The Fifth Brigade, attached to the First Army Corps under Sir Douglas Haig, an Irish and Scotch group of regiments, were the most successful of all. The bridge at Pont Arcy had been destroyed, but still one of its girders spanned the stream. It would have been tricky walking, even under ordinary circumstances, but nerve racking to attempt, when from every hill and wood and point of land, Maxims, machine guns and a steady rifle fire are concentrated on the man crossing that one girder. By the afternoon, the engineers attached to the First Army Corps had also established a pontoon bridge, and the whole brigade crossed the river in the evening and dug itself in.
Late on Sunday afternoon, however, a weak spot showed itself in the German line and Sir John French threw the First Division of the First Army Corps across the river near Bourg. Some of the infantry crossed by a small pontoon bridge and a brigade of cavalry started to follow them. When they were in mid-stream, however, a terrific storm of fire smote them. The cavalry pushed on, but could not ride up the hill in the teeth of the bombardment. The infantry were eager to go, but nothing was to be gained by the move, so the cavalry returned over the pontoon, by a most extraordinary occurrence not having lost a single member in the three hours it had been scouting on the hostile side of the Aisne. The infantry intrenched themselves solidly to await the morning.
The main forces of the First Division were especially lucky. Using the canal aqueduct they made their way toward Bourg, and drove the Germans back toward the main ridge.
More than three-quarters of the summit of the ridge had been won, the entire Second Infantry Brigade was across, the Twenty-fifth Artillery Brigade was across, ready to support, and General Bulfin, instead of tiring his men by making them intrench there, ordered them to rest, throwing their outposts in front of the hamlet of Moulins.
This ended the first day's fighting on the battle of the Aisne. Of the Third Army Corps, a small body of men had reached Chipres. There they had been joined by a small force from the Second Army Corps. In the First Army a strong detachment dug itself in not far from Pont d'Arcy. The incomparably superior position of the Germans, their huge numbers, their possession of innumerable guns, made even this shaky tenure dangerous, though all held on. Sir John French had tested and found out the German strength and the result was not encouraging.

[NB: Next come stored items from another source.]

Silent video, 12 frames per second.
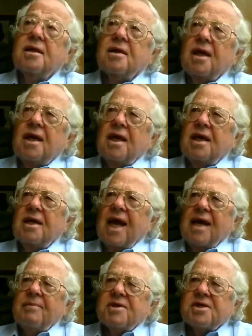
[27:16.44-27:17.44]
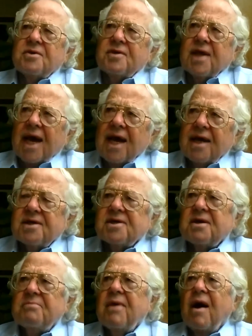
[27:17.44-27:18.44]
the names Judea and
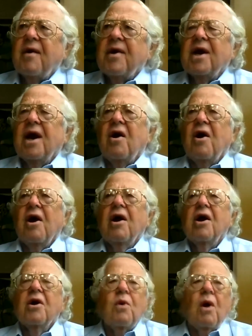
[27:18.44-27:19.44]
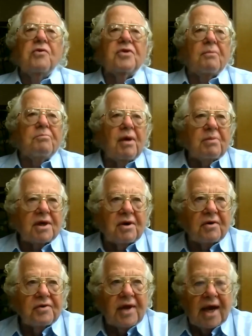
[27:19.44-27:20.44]
Samaria are, quote, the
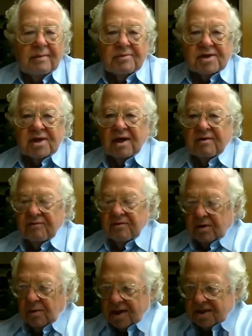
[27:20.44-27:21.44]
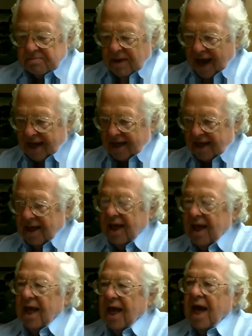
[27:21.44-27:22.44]
biblical names for the West Bank.
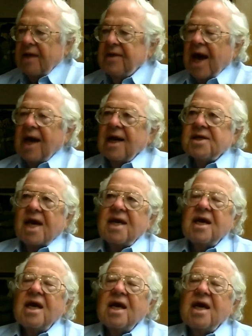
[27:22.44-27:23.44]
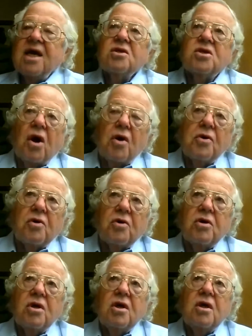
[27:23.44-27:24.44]
And that is a
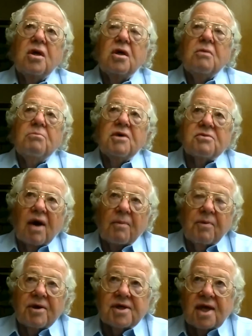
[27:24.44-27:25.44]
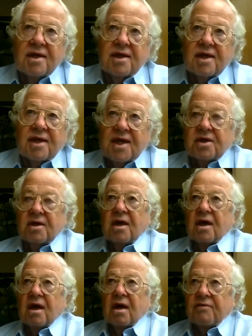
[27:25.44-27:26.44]
total misrepresentation
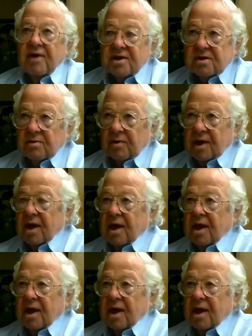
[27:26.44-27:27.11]
of history.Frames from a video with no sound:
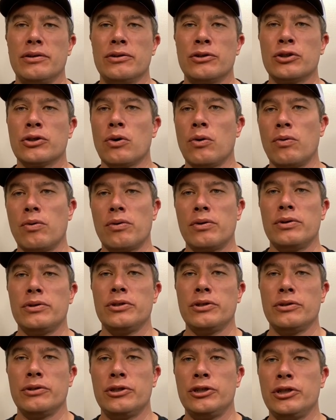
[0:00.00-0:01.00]

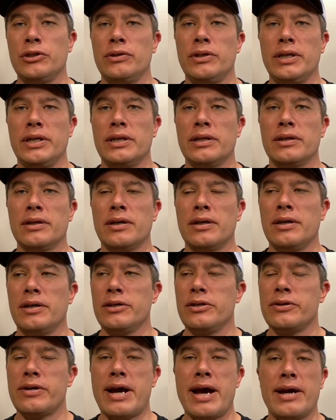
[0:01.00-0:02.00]
scores, your shooting,
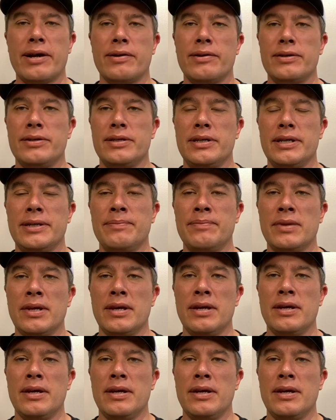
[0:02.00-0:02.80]
your accuracy,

Although this repulse of the British army at every point was a decided victory for the German gunners, Field Marshal von Heeringen had been impressed by two things: the courage of the British attacking army, and the destructiveness of the French artillery on the south bank of the river. The German commander withdrew all his men from the advanced trenches on between the ridge and the river, keeping, however, strongly intrenched detachments of riflemen at all commanding points with powerful artillery as their support.
Sunday night was a veritable pandemonium of destruction and tumult. All night long, without cessation, the batteries of both sides, knowing exactly their opponents' range, fired perpetually. All night long searchlight bombs were thrown. All night long, golden and red and yellow streams of flame or the sudden jagged flash of an explosion lit up the black smoke of burning buildings and fields in the valley, or showed the white puff-like low clouds of the bursting shrapnel. Not for an instant did the roar diminish, not for a second was the kindly veil of night left unrent by a fissure of vengeful flame. Yet, all night long, as ceaselessly as the great guns poured out their angry fury, so did men pour out their indomitable will, and in that hell light of battle flame engineers labored to construct bridges, small bodies of troops moved forward to join their comrades in the trenches who had been able to make a footing the day before, and all night long, those ghastly yet merciful accompaniments of a battle field—the ambulance corps—carried on their work of relief. The searchlights swept up and down the valley, like great eyes that watched to give direction to the venom of war.
At three o'clock in the morning of Monday, September 14, 1914, two regiments were sent to capture a sugar factory strongly held by the enemy. That sugar factory became a maelstrom. Three more regiments had to be brought up and finally the guards, and even thus heavily overpowered, the Germans successfully defended it until noon. They sold their lives dearly—those defenders. That sugar factory stood on that Monday as did Hogoumont at Waterloo. It delayed the advance of the entire First Corps, but at four o'clock in the afternoon, Sir Douglas Haig ordered a general advance. The last afternoon and evening scored a distinct success for the English arms, and when at last it grew absolutely too dark to see, that corps held a position stretching from Troton to La Cour de Soupir. Its chief importance, however, was that it gave the Allies a strongly intrenched position on the plateau itself.
It was of this day's fighting that, almost a month later, Sir John French was able to say in his official dispatches:
"The action of the First Corps on this day under the direction and command of Sir Douglas Haig was of so skillful, bold, and decisive a character that he gained positions which alone have enabled me to maintain my position for more than three weeks of very severe fighting on the north bank of the river."